Em rebanhos leiteiros, a ocorrência de mastite e de leite com alta contagem de células somáticas (CCS) pode estar relacionada com uma série de fatores de risco, como a raça, a higiene de ordenha, as condições de ambiente, entre outros. Além disso, as pesquisas atuais têm indicado uma preocupação com fatores ligados ao bem-estar e condições de estresse dos animais, e sua relação com a sanidade da glândula mamária. Em geral, animais estressados tendem a ser mais susceptíveis a doenças, principalmente de origem infecciosa, e o estresse é mais facilmente percebido (por meio de indicadores metabólicos sanguíneos) justamente em rebanhos que apresentam alta incidência de mastite clínica.
Pesquisadores suíços avaliaram a relação homem-animal por meio da observação do comportamento dos ordenhadores e das vacas durante a ordenha, e da distância de fuga no curral de manejo. O estudo foi realizado em 46 propriedades leiteiras, com média de 27 vacas das raças pardo-suíça e holandesa alojadas em sistemas loose-housing e com acesso ao pasto durante o verão.

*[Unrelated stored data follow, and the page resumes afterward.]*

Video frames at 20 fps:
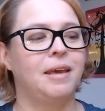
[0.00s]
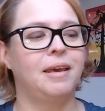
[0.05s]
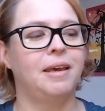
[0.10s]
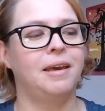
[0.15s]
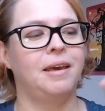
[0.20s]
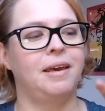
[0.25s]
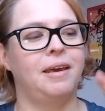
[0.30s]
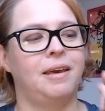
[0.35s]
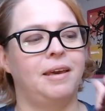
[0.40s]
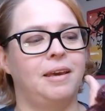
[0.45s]

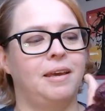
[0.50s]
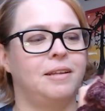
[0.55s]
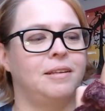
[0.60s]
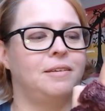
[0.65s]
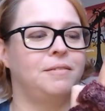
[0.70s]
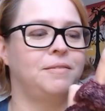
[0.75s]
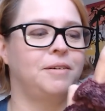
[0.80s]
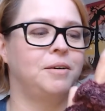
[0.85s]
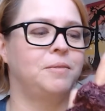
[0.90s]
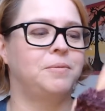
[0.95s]
and
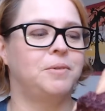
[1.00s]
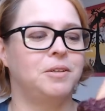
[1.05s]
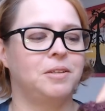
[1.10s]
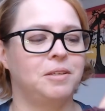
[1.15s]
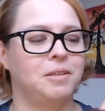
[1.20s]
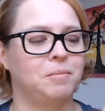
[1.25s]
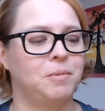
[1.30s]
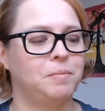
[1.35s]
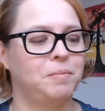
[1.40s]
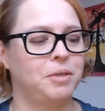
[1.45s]
if I want
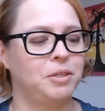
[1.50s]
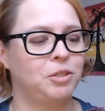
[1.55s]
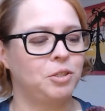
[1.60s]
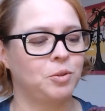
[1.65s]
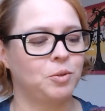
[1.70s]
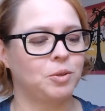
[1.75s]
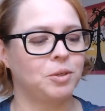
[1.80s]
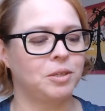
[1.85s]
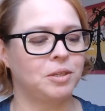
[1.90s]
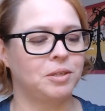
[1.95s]
them a bit
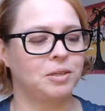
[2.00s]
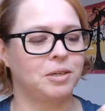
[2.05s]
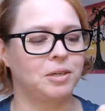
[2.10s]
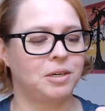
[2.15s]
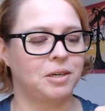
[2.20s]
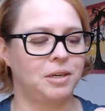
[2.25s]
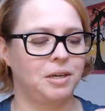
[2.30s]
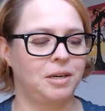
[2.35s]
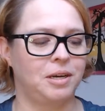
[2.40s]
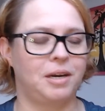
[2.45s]
shorter,
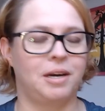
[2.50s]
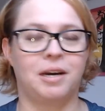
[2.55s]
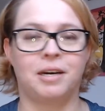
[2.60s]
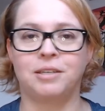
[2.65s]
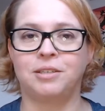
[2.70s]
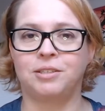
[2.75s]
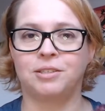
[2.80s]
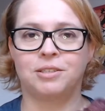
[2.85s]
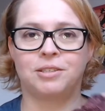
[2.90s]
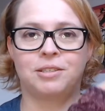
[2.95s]
I
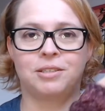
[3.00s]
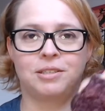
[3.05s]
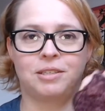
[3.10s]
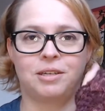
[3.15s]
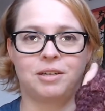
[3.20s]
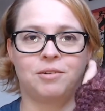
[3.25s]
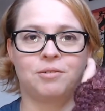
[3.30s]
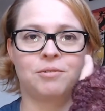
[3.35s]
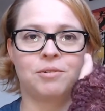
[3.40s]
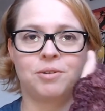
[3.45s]
just
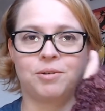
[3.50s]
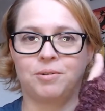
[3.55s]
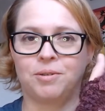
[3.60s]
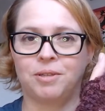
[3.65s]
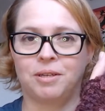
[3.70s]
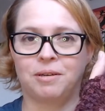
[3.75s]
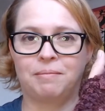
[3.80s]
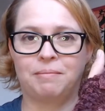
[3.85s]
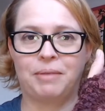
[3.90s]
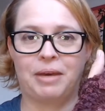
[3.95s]
roll
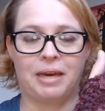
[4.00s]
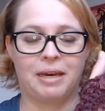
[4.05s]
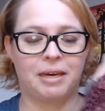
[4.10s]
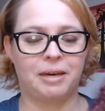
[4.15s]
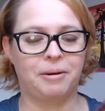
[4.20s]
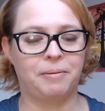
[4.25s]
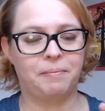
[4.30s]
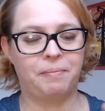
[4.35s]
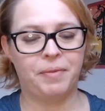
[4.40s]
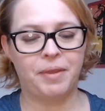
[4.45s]
them back.
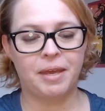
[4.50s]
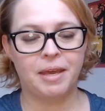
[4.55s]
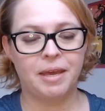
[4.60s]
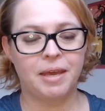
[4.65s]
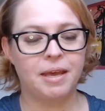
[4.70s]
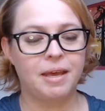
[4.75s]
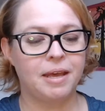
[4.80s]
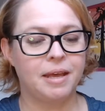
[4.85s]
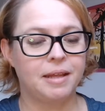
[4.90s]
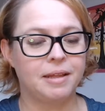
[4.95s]

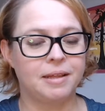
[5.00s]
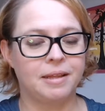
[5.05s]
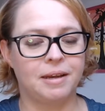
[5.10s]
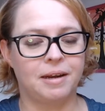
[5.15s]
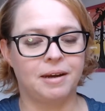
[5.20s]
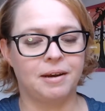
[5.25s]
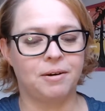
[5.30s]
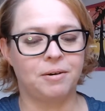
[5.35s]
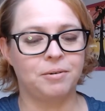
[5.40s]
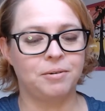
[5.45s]

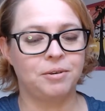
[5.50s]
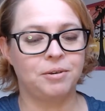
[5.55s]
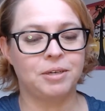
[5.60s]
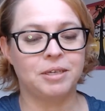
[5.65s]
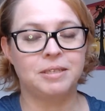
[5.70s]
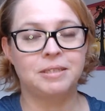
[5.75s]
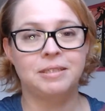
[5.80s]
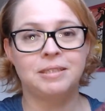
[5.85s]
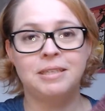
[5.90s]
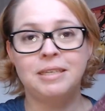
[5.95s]
Now you
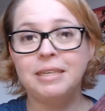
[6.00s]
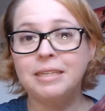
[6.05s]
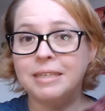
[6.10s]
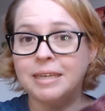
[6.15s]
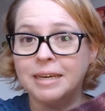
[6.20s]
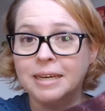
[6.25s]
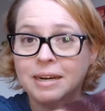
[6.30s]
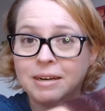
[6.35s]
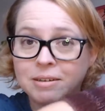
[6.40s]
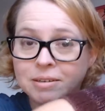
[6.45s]
can see they
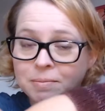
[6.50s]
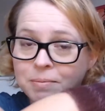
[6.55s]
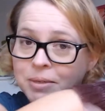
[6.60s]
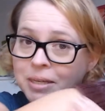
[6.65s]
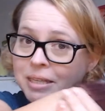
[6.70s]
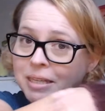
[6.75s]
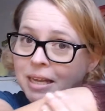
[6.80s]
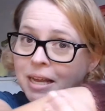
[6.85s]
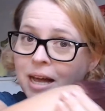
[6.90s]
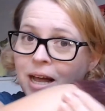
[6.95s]
are a
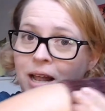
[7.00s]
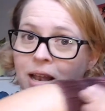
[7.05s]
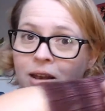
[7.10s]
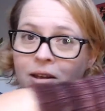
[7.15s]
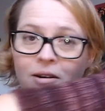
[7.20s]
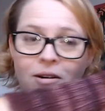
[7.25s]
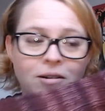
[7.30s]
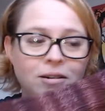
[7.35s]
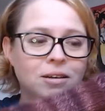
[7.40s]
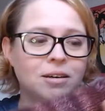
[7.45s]
bit
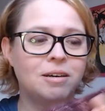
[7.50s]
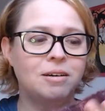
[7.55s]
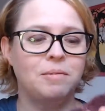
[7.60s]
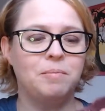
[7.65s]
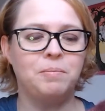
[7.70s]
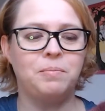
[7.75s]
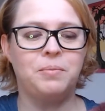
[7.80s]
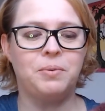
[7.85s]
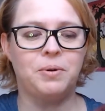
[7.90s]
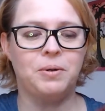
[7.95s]
long,
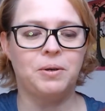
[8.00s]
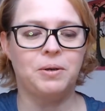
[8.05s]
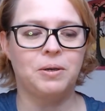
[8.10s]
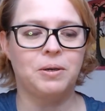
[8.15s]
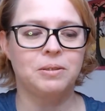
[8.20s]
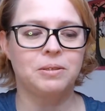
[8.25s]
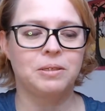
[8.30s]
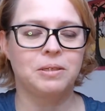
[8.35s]
but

A coleta dos dados de comportamento e sanidade da glândula mamária foi realizada durante dois anos e meio. Dados do comportamento dos ordenhadores durante a ordenha foram registrados levando-se em consideração o tom de voz e o contato com os animais. Os resultados foram classificados como interações positivas, neutras ou negativas (de acordo com a Tabela 1). O comportamento das vacas também foi avaliado durante a ordenha. Para tanto, foram registradas a frequência de coices e de alternância da pisada. No curral de manejo foi mensurada a distância de fuga dos animais, definida como a distância máxima em que a vaca permite a aproximação de um humano. Todos estes fatores foram correlacionados com variáveis ligadas à sanidade da glândula mamária, como CCS, porcentagem de quartos mamários com CCS acima de 100.000, porcentagem de quartos com mastite e ocorrência de novas infecções.

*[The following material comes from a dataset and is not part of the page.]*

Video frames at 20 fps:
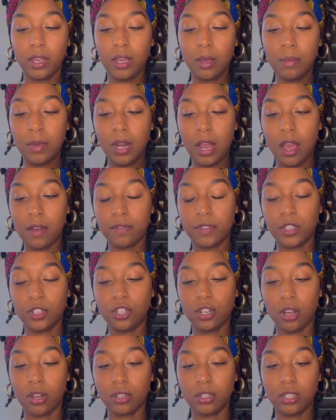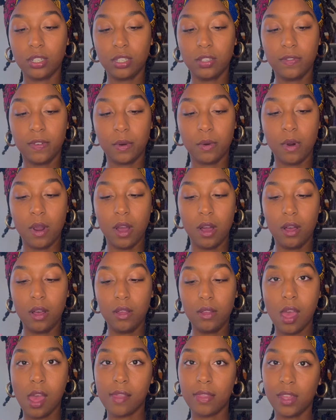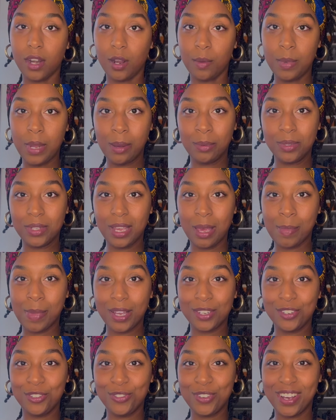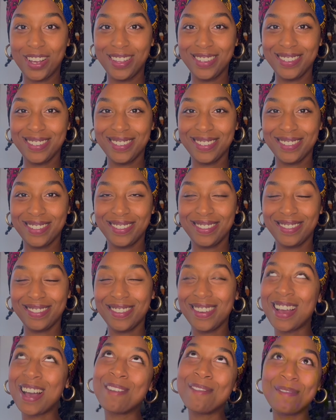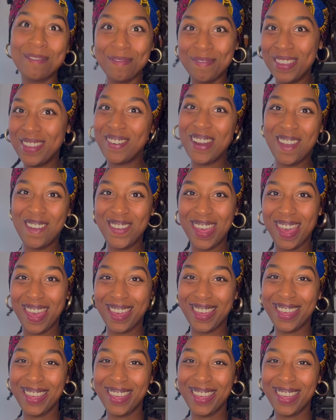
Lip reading: I'm gonna have to charge this for a while and then I'll be able to get back to you guys. I'm gonna be right there.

Tabela 1: Esquema de agrupar as interações táteis e acústicas dos ordenhadores classificadas como positivas, neutras e negativas (Waiblinger et al., 2002).
O comportamento mais frequente entre os ordenhadores foi o neutro (com 1,94 atitudes neutras por vaca ordenhada) e o positivo (com 1,50 atitudes positivas por vaca ordenhada). Comportamentos negativos foram os menos observados, significando apenas 1,8% de todas as interações (0,08 atitudes negativas por vaca ordenhada). A distância de fuga média foi 0,26 metros.
Em três das quatro variáveis relacionadas à sanidade da glândula mamária, a porcentagem de interações positivas foi associada à melhor sanidade da glândula (menor porcentagem de quartos mamários com CCS acima de 100.000 células/mL, menor porcentagem de quartos com mastite e CCS mais baixas). Além disso, em fazendas com maior porcentagem de vacas com distância de fuga maior do que 1 metro, a porcentagem de quartos mamários com elevada CCS foi maior do que rebanhos com distâncias de fuga menores do que 1 metro.
Dentre todas as relações entre o ordenhador e o animal, a que demonstrou maior influência sobre a CCS e porcentagem de quartos mamários com mastite clínica e subclínica, foram as interações positivas com a vaca durante a ordenha, ou seja, toque e voz suaves na condução do animal. Além disso, a prevalência de vacas no rebanho com distância de fuga maior do que 1 metro foi associada a maior porcentagem de quartos mamários com CCS acima de 100.000 células/ml.
Um fato curioso sobre a prevalência de novas infecções é sua correlação com a ocorrência de coices durante a ordenha. Em fazendas com ordenhadeiras mecânicas, quando o animal chuta e o conjunto de ordenha cai no chão, o ar contaminado com as fezes é sugado para o interior da tubulação do equipamento, o que predispõe a contaminação do leite e novas infecções intramamárias nas vacas ordenhadas na sequência.
Esses resultados sugerem que a relação entre o tratador e/ou ordenhador e o animal é relevante para a sanidade da glândula mamária, especialmente ao considerar a capacidade de resposta do sistema imune frente a uma infecção. Interações positivas reduzem o medo a humanos e consequentemente o estresse em vacas leiteiras, já que são constantemente manejadas. Portanto, pode-se dizer que interações positivas, além de proporcionar o bem-estar das vacas, estão relacionadas à melhor função imune, o que previne altas CCS, novas infecções e prevenção de casos crônicos de mastite.
Fonte: IVEMEYER et al. J. Dairy Sci. (2011) 94: 5890-5902.
*Camila Silano é médica veterinária e aluna de pós-graduação em Nutrição e Produção Animal da FMVZ-USP.